API¶

State API¶

class rfpipe.state.State(config=None, sdmfile=None, sdmscan=None, bdfdir=None, inprefs=None, inmeta=None, preffile=None, name=None, showsummary=True, lock=None, validate=True)[source]¶

Defines initial search from preferences and methods. State properties are used to calculate quantities for the search.

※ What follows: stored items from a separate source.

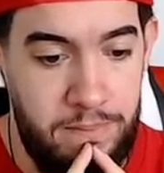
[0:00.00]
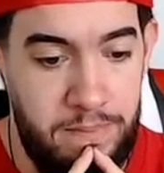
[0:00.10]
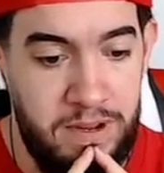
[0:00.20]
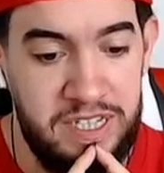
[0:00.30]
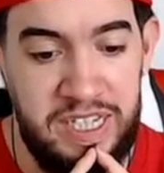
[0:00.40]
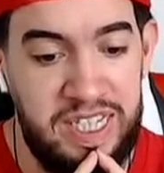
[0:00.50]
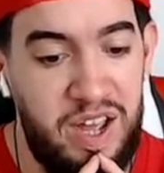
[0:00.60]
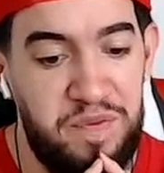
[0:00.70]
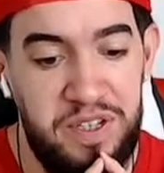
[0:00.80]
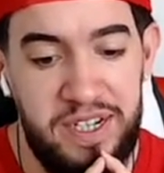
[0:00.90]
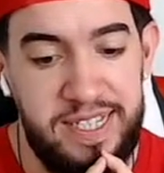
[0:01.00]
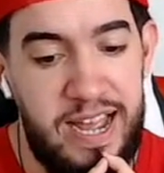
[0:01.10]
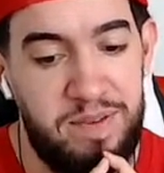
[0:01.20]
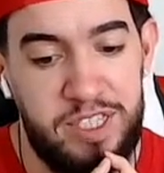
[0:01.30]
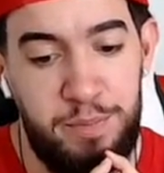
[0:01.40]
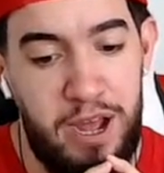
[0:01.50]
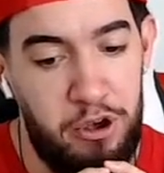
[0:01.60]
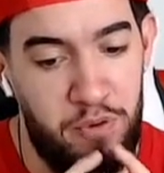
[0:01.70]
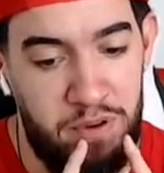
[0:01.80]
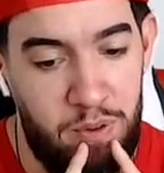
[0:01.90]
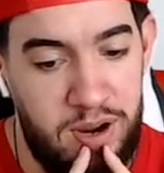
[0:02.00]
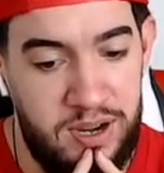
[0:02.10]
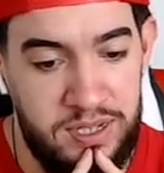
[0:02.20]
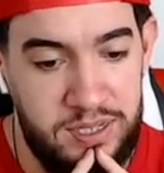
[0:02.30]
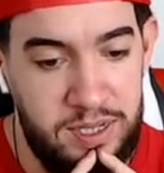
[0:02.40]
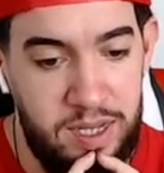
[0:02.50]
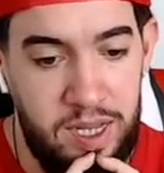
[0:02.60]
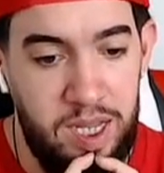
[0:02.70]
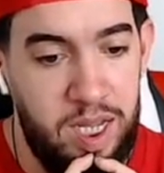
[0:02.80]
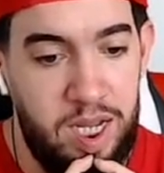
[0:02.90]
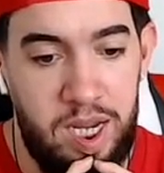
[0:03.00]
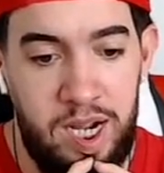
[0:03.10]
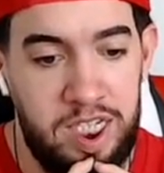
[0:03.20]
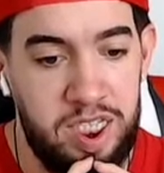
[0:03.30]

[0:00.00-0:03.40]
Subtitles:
Because he definitely doesn't have a spot over Ross. And I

Approach: 1) initial preferences can overload state properties 2) read metadata from observation for given scan 3) set state (and a few cached values) 4) state can optionally include attributes for later convenience 5) run search on a segment.

ants¶

beamsize_deg¶: Takes gridding spec to estimate beam size in degrees ** TODO: check for accuracy

blarr¶

blarr_names¶

static calclm(npixx, npixy, uvres, peakx, peaky)[source]¶

candsfile¶: File name to write candidates into

chans¶: List of channel indices to use. Drawn from preferences, with backup to take all defined in metadata.

chunksize¶

clearcache()[source]¶

datashape¶

datashape_orig¶

datasize¶

datasize_orig¶

defined¶

dmarr¶

dmshifts¶: Calculate max DM delay in units of integrations for each dm trial. Gets cached.

dtarr¶

features¶: Given searchtype, return features to be extracted in initial analysis

fftmode¶: Should the FFT be done with fftw or cuda? Could overload here based on local configuration

fieldsize_deg¶: Takes gridding spec to estimate field of view in degrees

fileroot¶

freq¶: Frequencies for each channel in increasing order. Metadata may be out of order, but state/data reading order is sorted.

fringetime¶: Same as fringetime_orig, but rounded to integer multiple of integration time.

fringetime_orig¶: Estimate largest time span of a “segment”. A segment is the maximal time span that can be have a single bg fringe subtracted and uv grid definition. Max fringe window estimated for 5% amp loss at first null averaged over all baselines. Assumes dec=+90, which is conservative. Also can be optimized for memory/compute limits. Returns time in seconds that defines good window.

gainfile¶: Calibration file (telcal) from preferences or found from “.GN” suffix

get_search_ints(segment, dmind, dtind)[source]¶: Helper function to get list of integrations to be searched after correcting for DM and resampling.

get_segmenttime_string(segment)[source]¶

immem¶: Memory required to create all images in a chunk of read integrations

immem_limit¶: Memory required to create all images in a chunk of read integrations Limit defined for all threads.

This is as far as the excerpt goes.